Neutrophils facilitate tumour metastasis by damping anti-tumour immunity [28]. TiO₂ NP injection caused significant changes in neutrophil gene expression (Fig. S5d). Violin plots showed genes associated with immune suppression (Acod1, S100a8, S100a9, Mmp8, Mmp9, Trem1, Il1b, Nfe212, Arg2, Cxcl2, Csf1, and Cxcr2) were significantly up-regulated in TiO₂ NP-treated cells versus control cells (Figs. 3j and S5e). Cxcr (chemokine receptor) is expressed on myeloid cells, including neutrophils and monocytes [29]. Locally high levels of Cxcl2 can recruit myeloid-derived suppressor cells. Furthermore, high levels of the calcium-binding small molecules S100a9 and S100a8 were produced by neutrophils (Fig. 3k). These molecules accelerated the migration of MDSCs to promote tumorigenesis or form premetastatic niches. Meanwhile, pathways associated with immunosuppression were activated in neutrophils [30] (Fig. 3l, m). In addition, non-immune stromal cells can also be affected by exposure to titanium materials. We observed fibroblasts around the TiO₂ NPs associated with an IL-17 immune response (Fig. 3m). These fibroblasts expressed high levels of the chemokines Cxcl1, Cxcl5, Cxcl12 and Cxcl14, and the metalloprotein Mmp-2 (Fig. 3n), indicating a protumor phenotypic state of fibroblasts.
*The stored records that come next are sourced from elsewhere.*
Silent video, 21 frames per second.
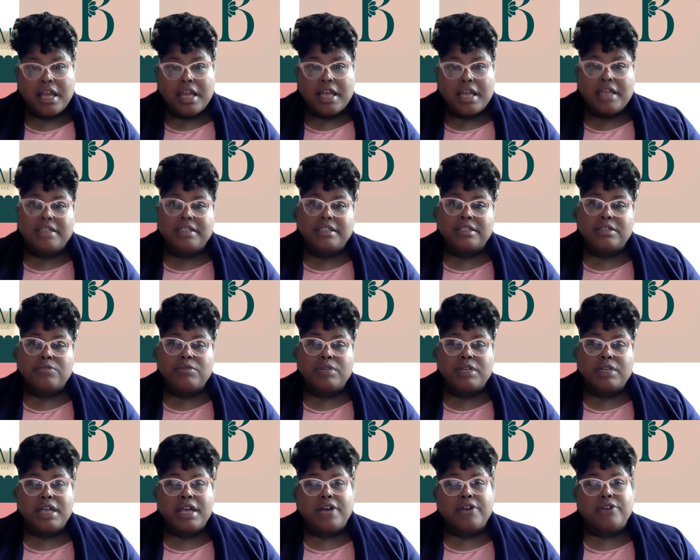Is
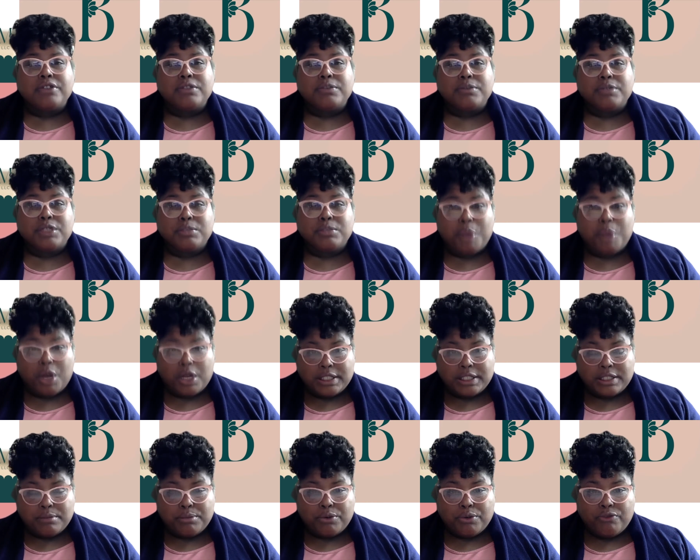someone else
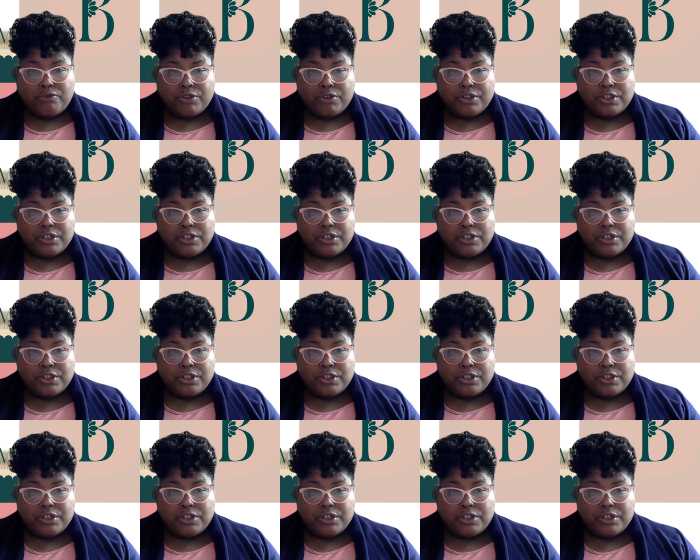responsible for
Notably, T cells showed a high surface expression of T cell exhaustion markers, including Pdcd1, Lag3, Ctla4, Klrg1, Ptger2, and Havcr2 (Fig. 3o). The proportion of exhausted T cells (PD-1⁺TIM-3⁺) was significantly increased in CD8⁺ T cells (Fig. S5b). Compared to untreated control, significant changes were observed in gene expression related to T cell activation, inflammatory response, Toll-like receptor signalling, NF-κB signalling, and the IL-17 signal pathway (Fig. 3p, q). T cells from tissues surrounding the TiO₂ NPs presented a distinct transcriptomic profile from that of untreated tissue-resident macrophages and T cells. The TiO₂ NPs induced CD11b⁺ myeloid immune cells infiltration, which regulated T cell exhaustion and apoptosis in a cell-contact-dependent manner. Together, these results indicated that injection of TiO₂ NPs established an inflamed but immunosuppressive microenvironment by recruiting myeloid cells and altering the gene expression of myeloid cells to induce T cell exhaustion.
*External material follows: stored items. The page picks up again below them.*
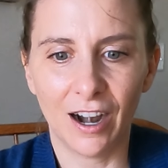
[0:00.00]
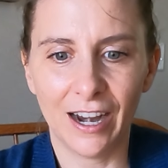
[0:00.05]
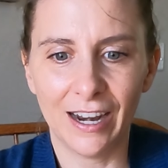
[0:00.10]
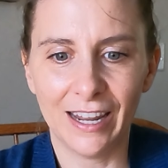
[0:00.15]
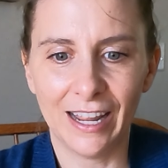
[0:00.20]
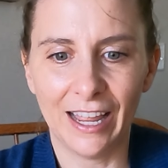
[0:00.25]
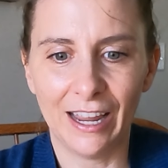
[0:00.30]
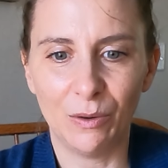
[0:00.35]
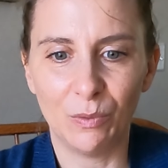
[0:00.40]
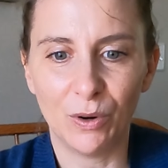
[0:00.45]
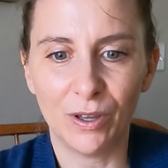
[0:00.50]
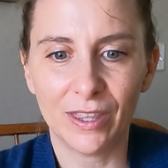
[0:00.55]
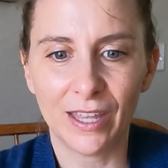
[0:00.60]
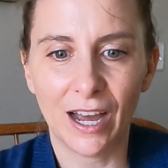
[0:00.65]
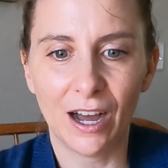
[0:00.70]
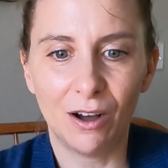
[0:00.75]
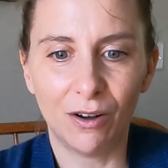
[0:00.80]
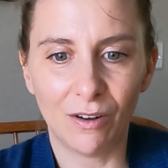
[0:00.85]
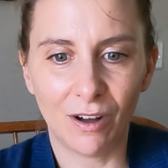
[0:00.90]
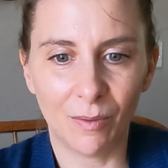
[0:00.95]
And then
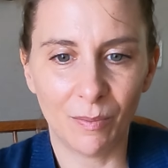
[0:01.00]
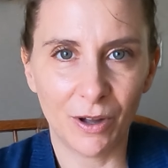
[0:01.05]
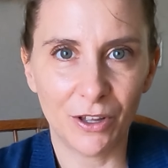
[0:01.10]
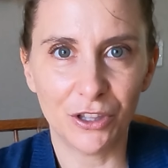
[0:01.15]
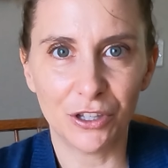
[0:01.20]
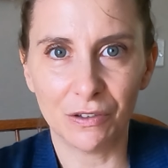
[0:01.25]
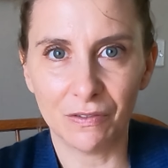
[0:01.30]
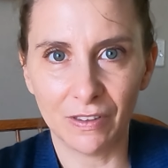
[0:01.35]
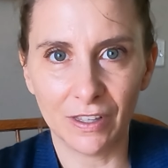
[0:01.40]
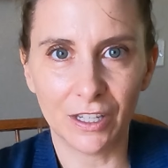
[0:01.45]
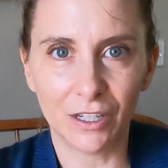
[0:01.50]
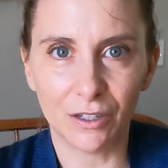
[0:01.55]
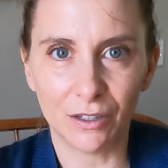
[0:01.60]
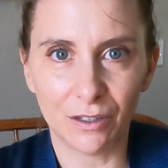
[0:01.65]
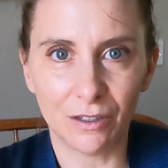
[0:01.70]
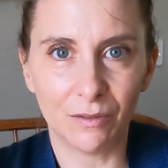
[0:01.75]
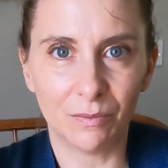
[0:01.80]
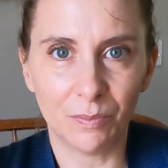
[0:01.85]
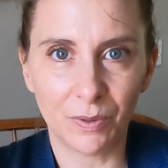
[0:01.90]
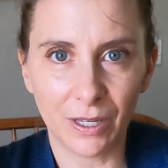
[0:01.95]
without a bunch of
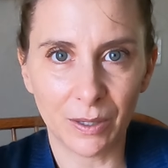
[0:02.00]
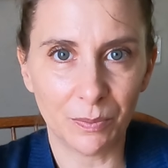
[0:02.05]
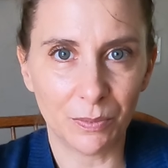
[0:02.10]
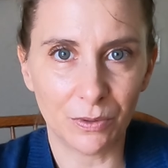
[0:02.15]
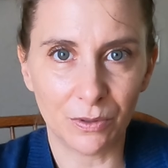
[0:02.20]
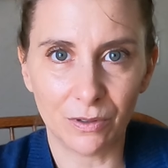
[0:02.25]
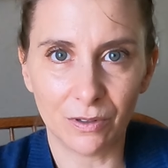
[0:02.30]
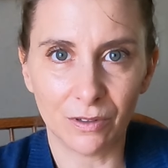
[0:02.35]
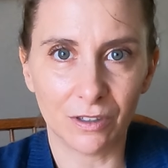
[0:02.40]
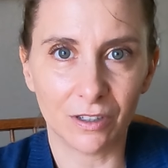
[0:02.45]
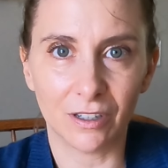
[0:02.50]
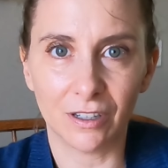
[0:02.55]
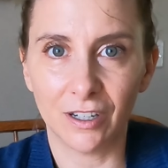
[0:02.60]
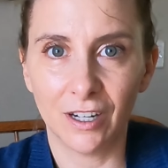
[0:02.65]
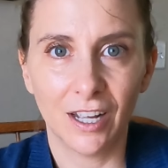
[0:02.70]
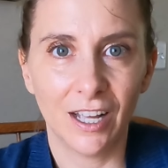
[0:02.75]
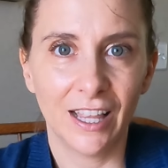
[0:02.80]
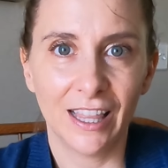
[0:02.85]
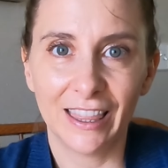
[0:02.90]
little people or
3.4. Implanted biomaterials promote local tumour growth in mice

We reasoned that tumour cells might grow efficiently in the tissue surrounding injected TiO₂ NPs due to the presence of CD11b⁺ myeloid cells and an immunosuppressive microenvironment. Healthy C57BL/6J mice were injected subcutaneously with TiO₂ NPs (day 0), and mice in the control group were injected with the same volume of phosphate-buffered saline (PBS). On the following day (day 1), B16F10-Luc melanoma cells were inoculated near the injection site. B16F10 melanoma cells grew significantly faster in TiO₂ NP-treated mice than in the control group based on bioluminescence imaging and tumour size assessment (Fig. 4a-c). On day 15, the average tumour weight of the TiO₂ NP group was ∼3-fold that of the control group (Fig. 4d-f). The body weight of mice did not show a significant change over this roughly two-week period (Fig. 4g). PEGylation is widely used to modify biomaterial surfaces. We discovered that PEGylation of the TiO₂ NPs slowed the tumour growth caused by the unmodified TiO₂, but not to the rate of tumour growth observed in the untreated control group (Fig. S6). We tested several mouse tumour models; injection of the TiO₂ NPs accelerated tumour growth in subcutaneous MC38, CT26, and 4T1 carcinoma tumour models (Fig. 4h-j). These results indicated that the TiO₂ NPs could promote tumour growth around the injection site. Interestingly, in a B16 nude mouse tumour model in which the mice cannot generate mature T lymphocytes, no significant difference was observed in tumour growth with or without TiO₂ NP injection (Fig. 4k). This result reinforced that TiO₂ NP treatment results in T cell dysfunction that contributes to tumorigenesis.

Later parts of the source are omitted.